紗菜が何を怒っているのかはさっぱりだったが『やっぱり近所にはお詫びの品を持って行こう』ということだけは決意した。


その後『学校を休んで看病します』と言う紗菜をなんとか説得し、李華と一緒に学校へ向かわせた。

出る時に『やっぱり一緒に寝てるんじゃないですか』と誤解のある発言があったのは気になったが、それはひとまず置いておいて、のあと二人で少し遅めの朝食を摂る。

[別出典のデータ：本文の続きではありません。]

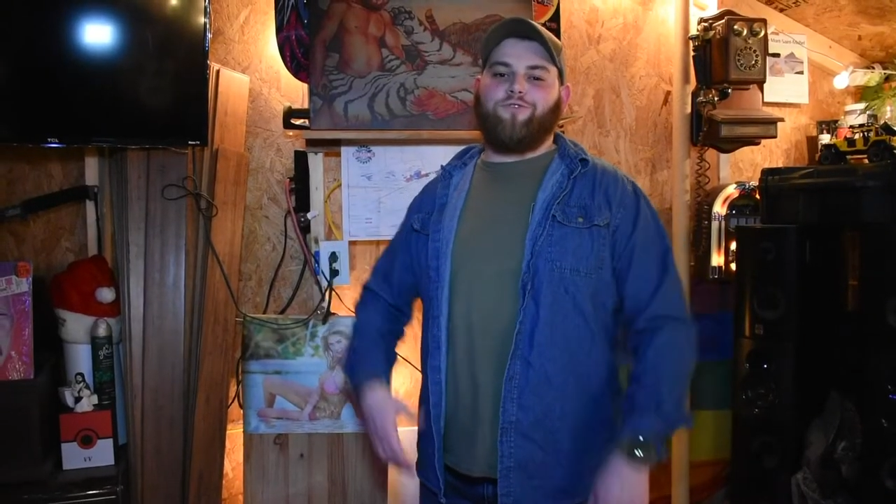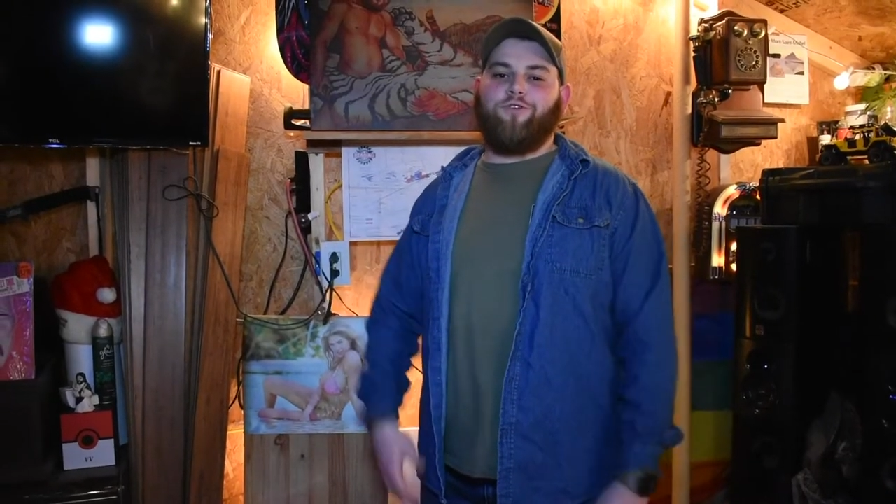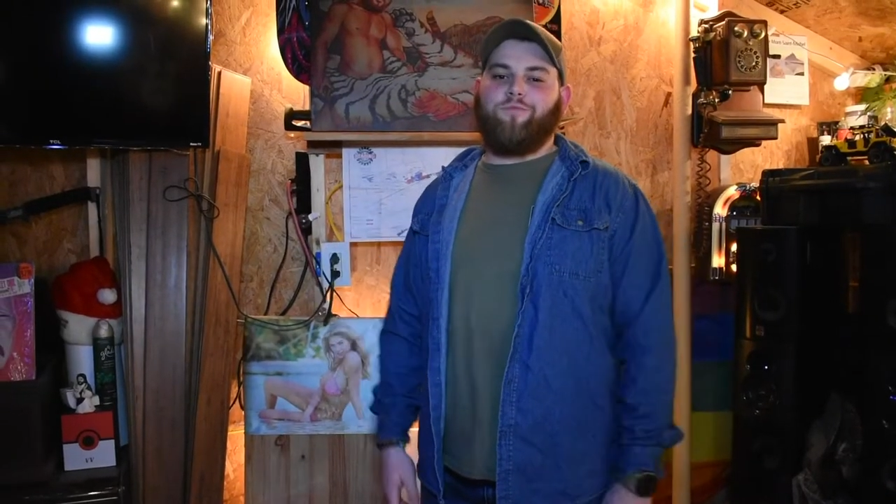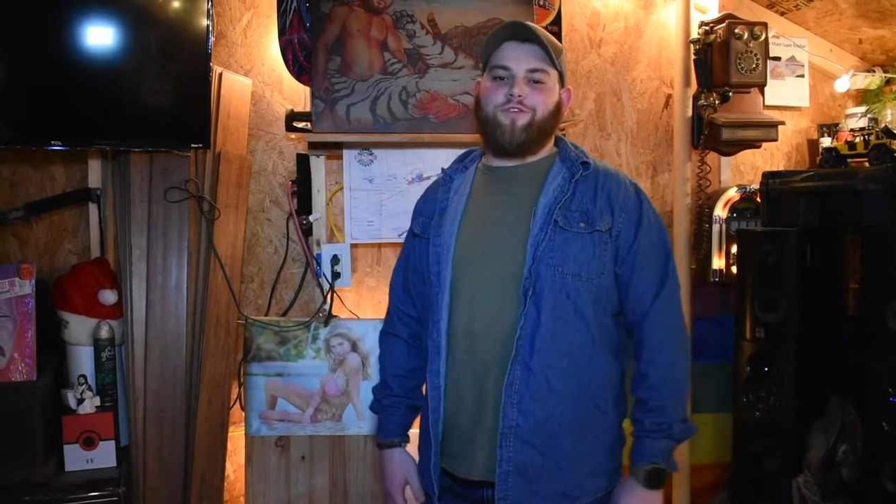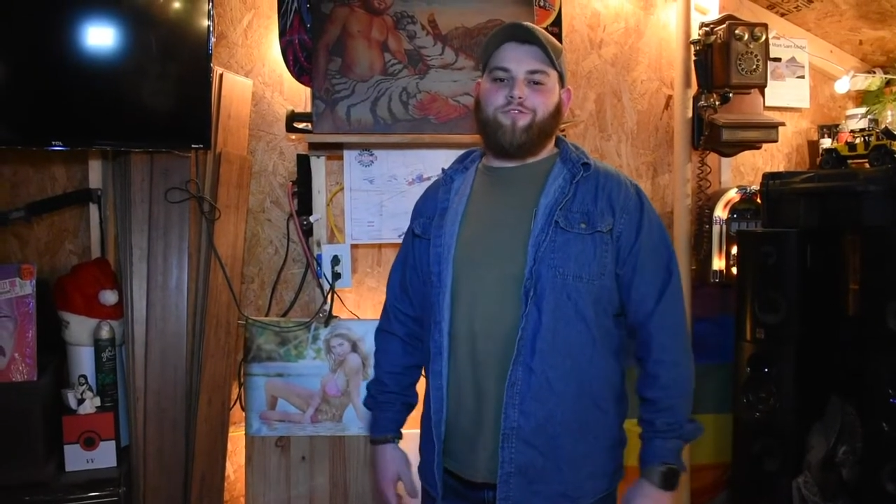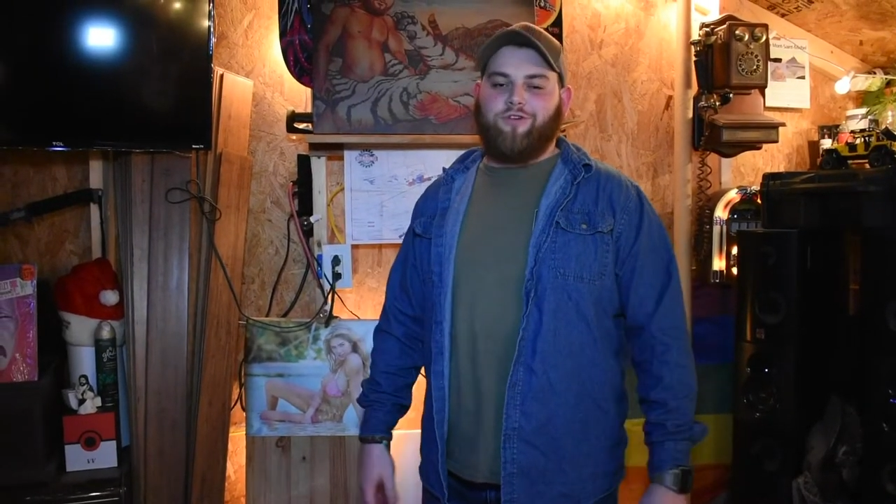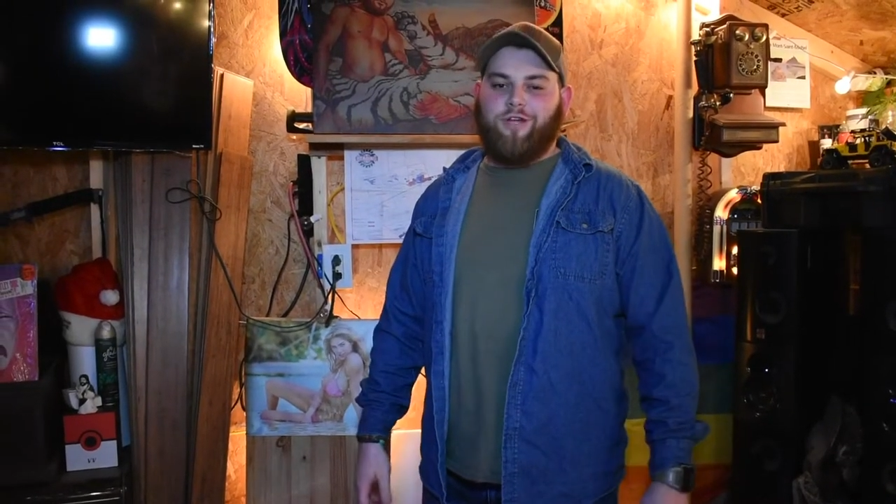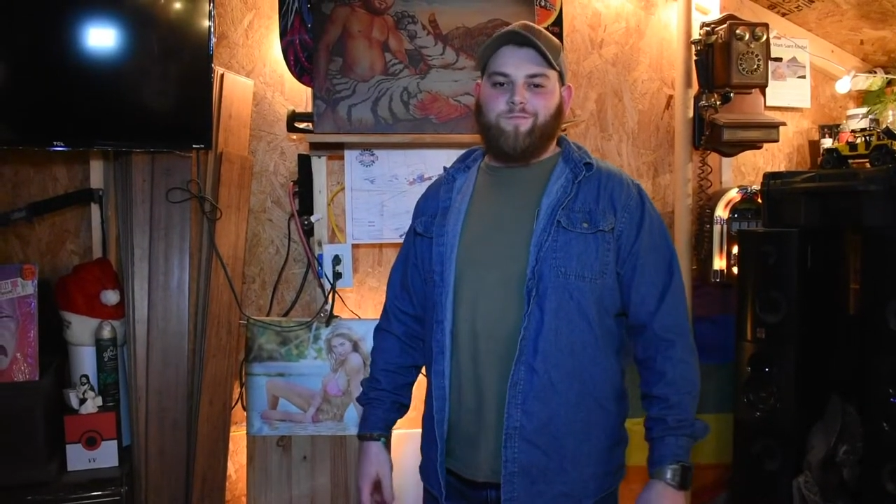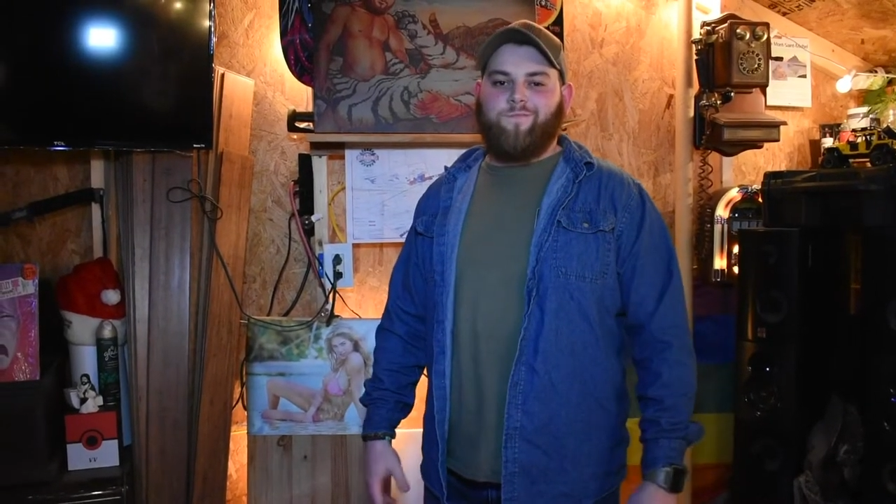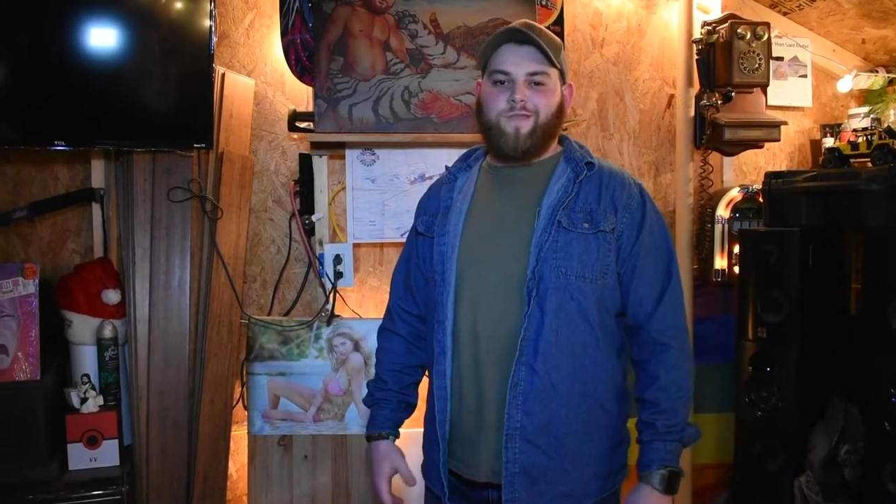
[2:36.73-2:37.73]
room of the
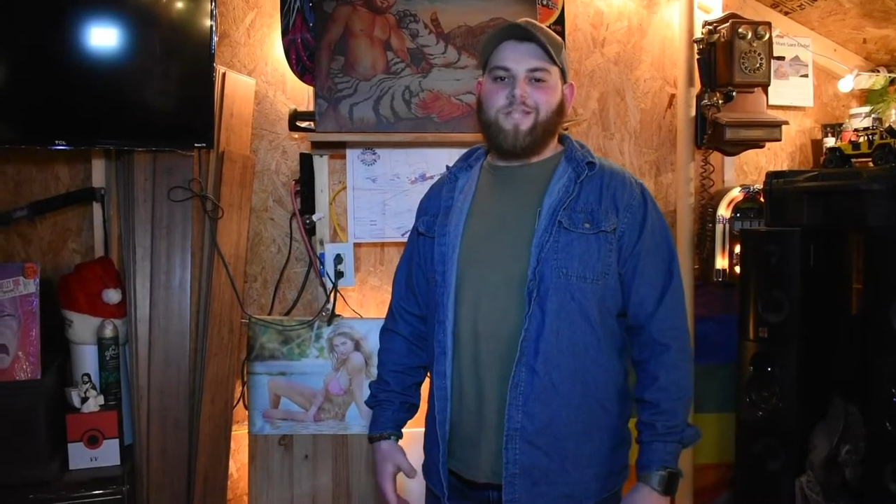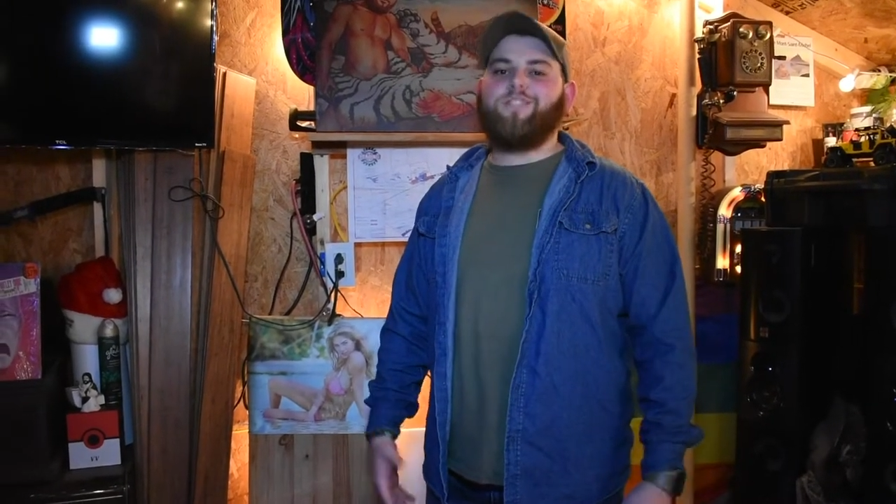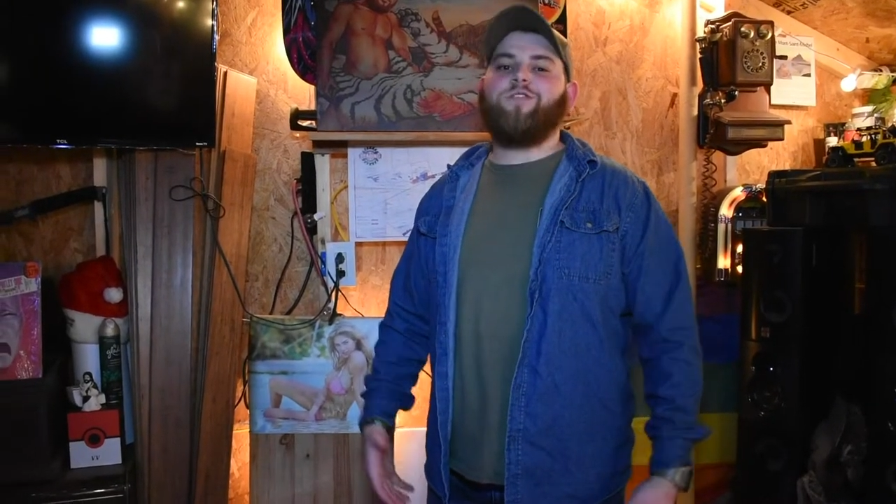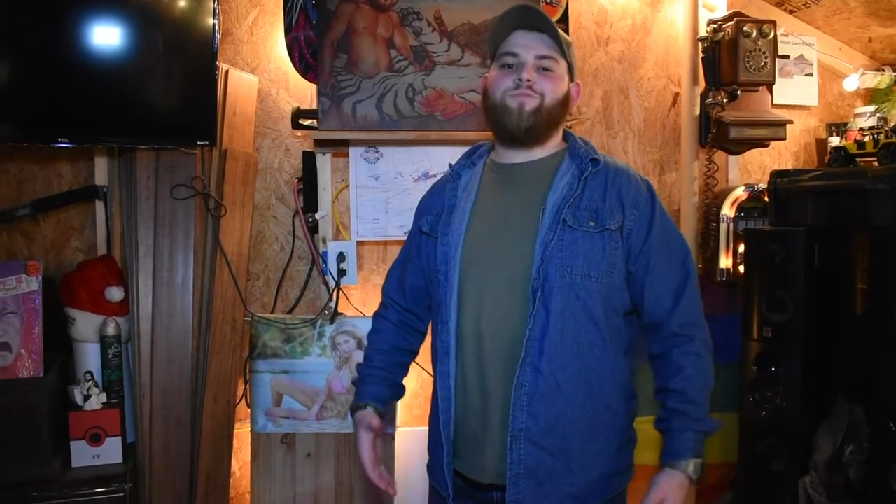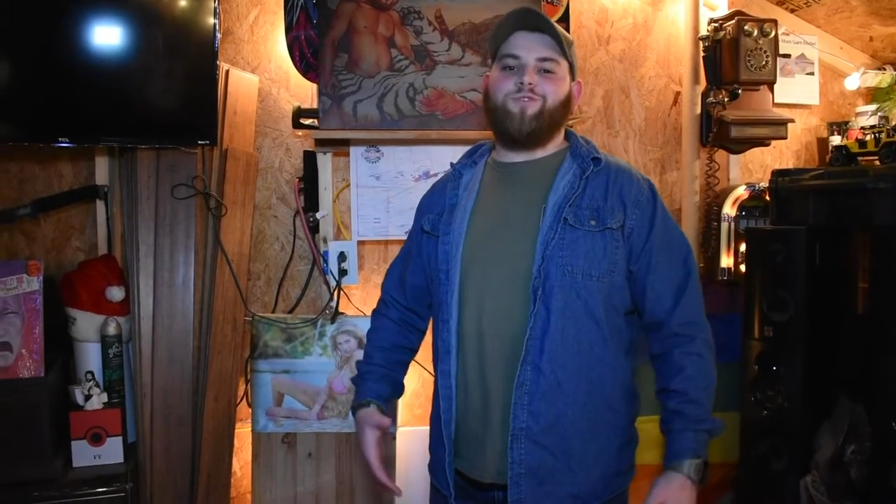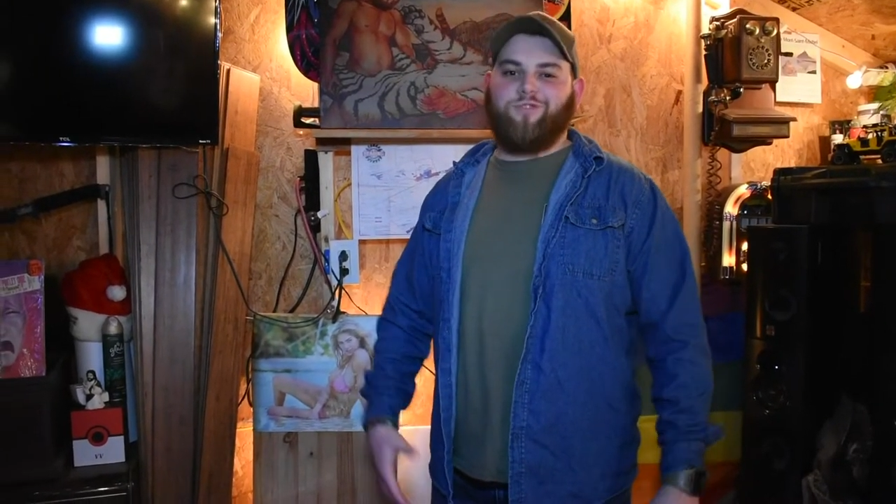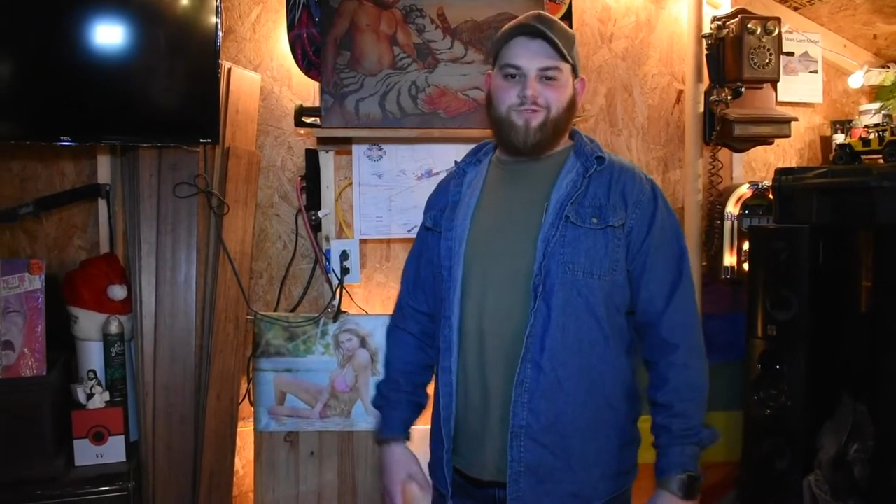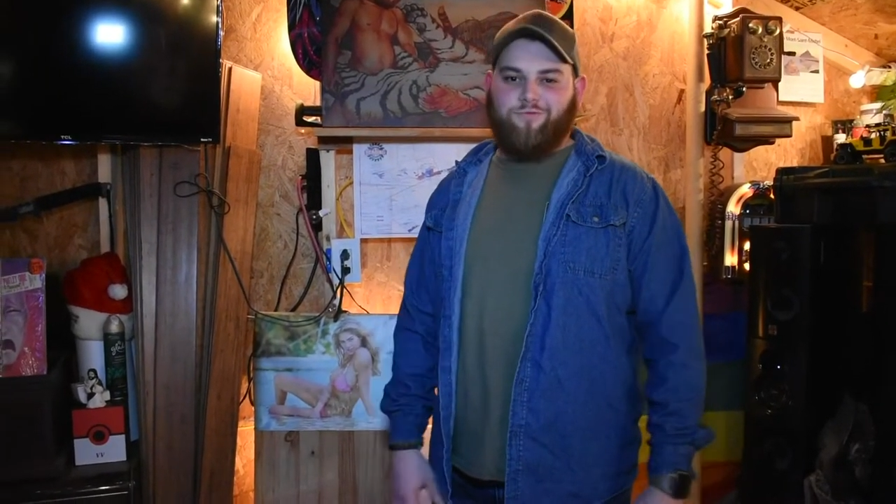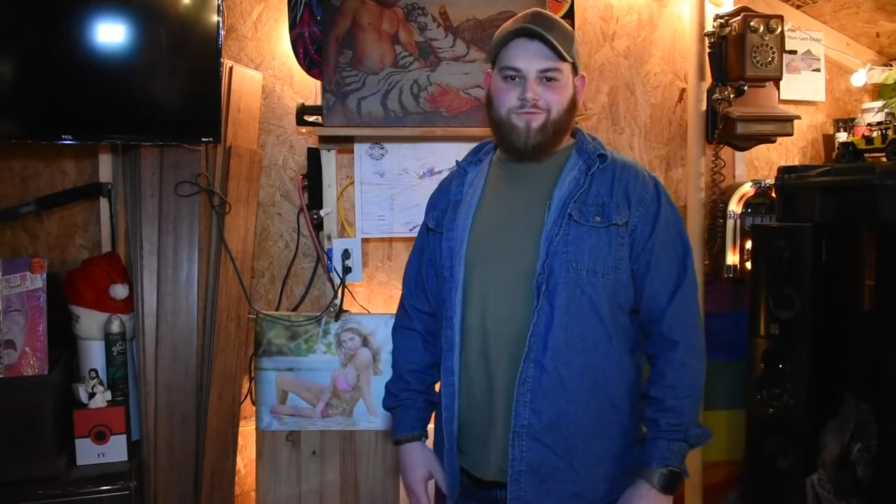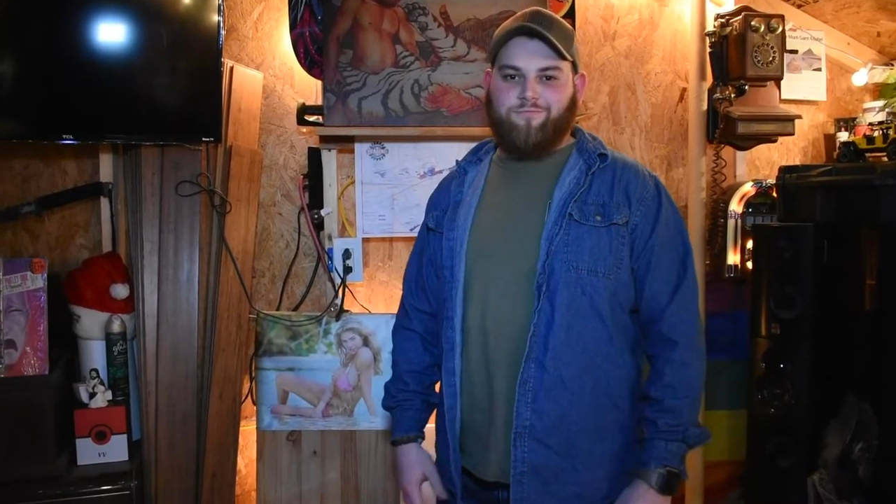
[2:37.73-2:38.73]
crib. It's the
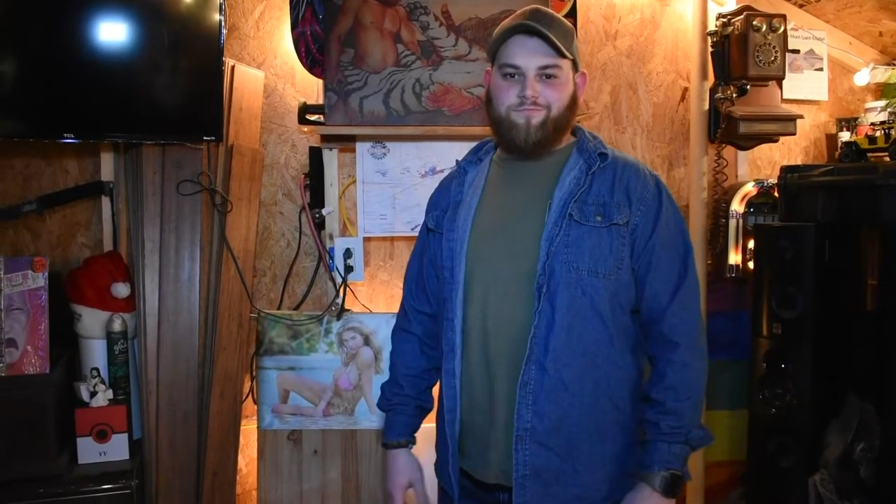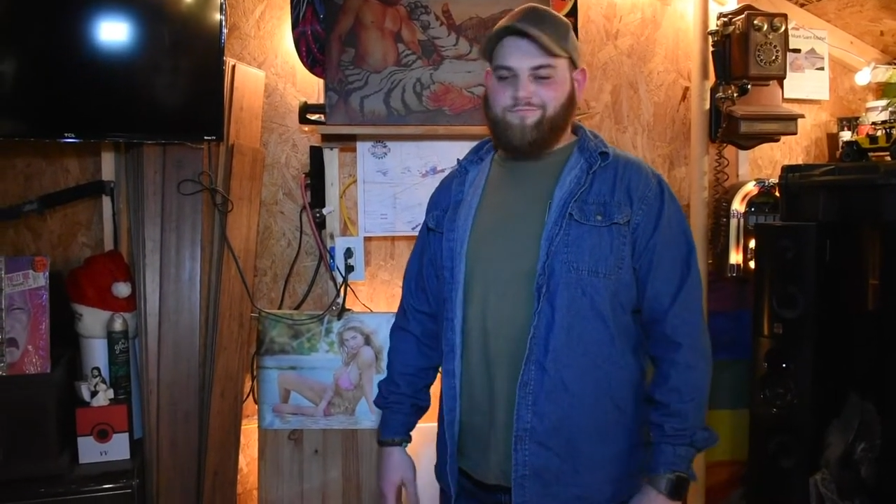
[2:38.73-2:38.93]
music room.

紗菜はオレのお粥だけではなく、のあの朝食も作って行ってくれたようで、幾分回復したオレもリビングで一緒に食べることにした。


「すぐに温めるから待ってて」

「サンキュー」


風邪を引いてしまったのは反省だが、たまにはご飯を用意してもらうのも悪くはない。

あとで紗菜にも改めてお礼を言おう。


「お待たせ~」


考え事をしている間に準備が終わっていたようで、オレの前に皿が差し出される。

だが、そこでオレは大きな疑問にぶち当たった。


「……これって紗菜が作ってくれてたお粥だよな?」

「うん。そうだよ」

「なんか昨日のと見た目が違うんだが…」


オレの目の前に出されたのは、赤く燃えたぎるマグマのような物体だった。


「汗かいた方が治りも早いと思って唐辛子とタバスコに…あとジョロキア?ってのも入れといたよ」

「……………」


オレは考えもしていなかった。

世の中には李華と同等レベルの料理スキルの者などいないと。

そういえばジョロキアパウダーを遊び感覚で買って来たのも李華だった。


「あっ!食べさせてあげようか?ふぅ…ふぅ…はい。あ~ん」


もはや冷ます冷まさないなど関係のない状態のお粥を無理やり口に入れられながら、オレは遠のいていく意識の中で思った。


『エンジェル紗菜…カムバック…』と。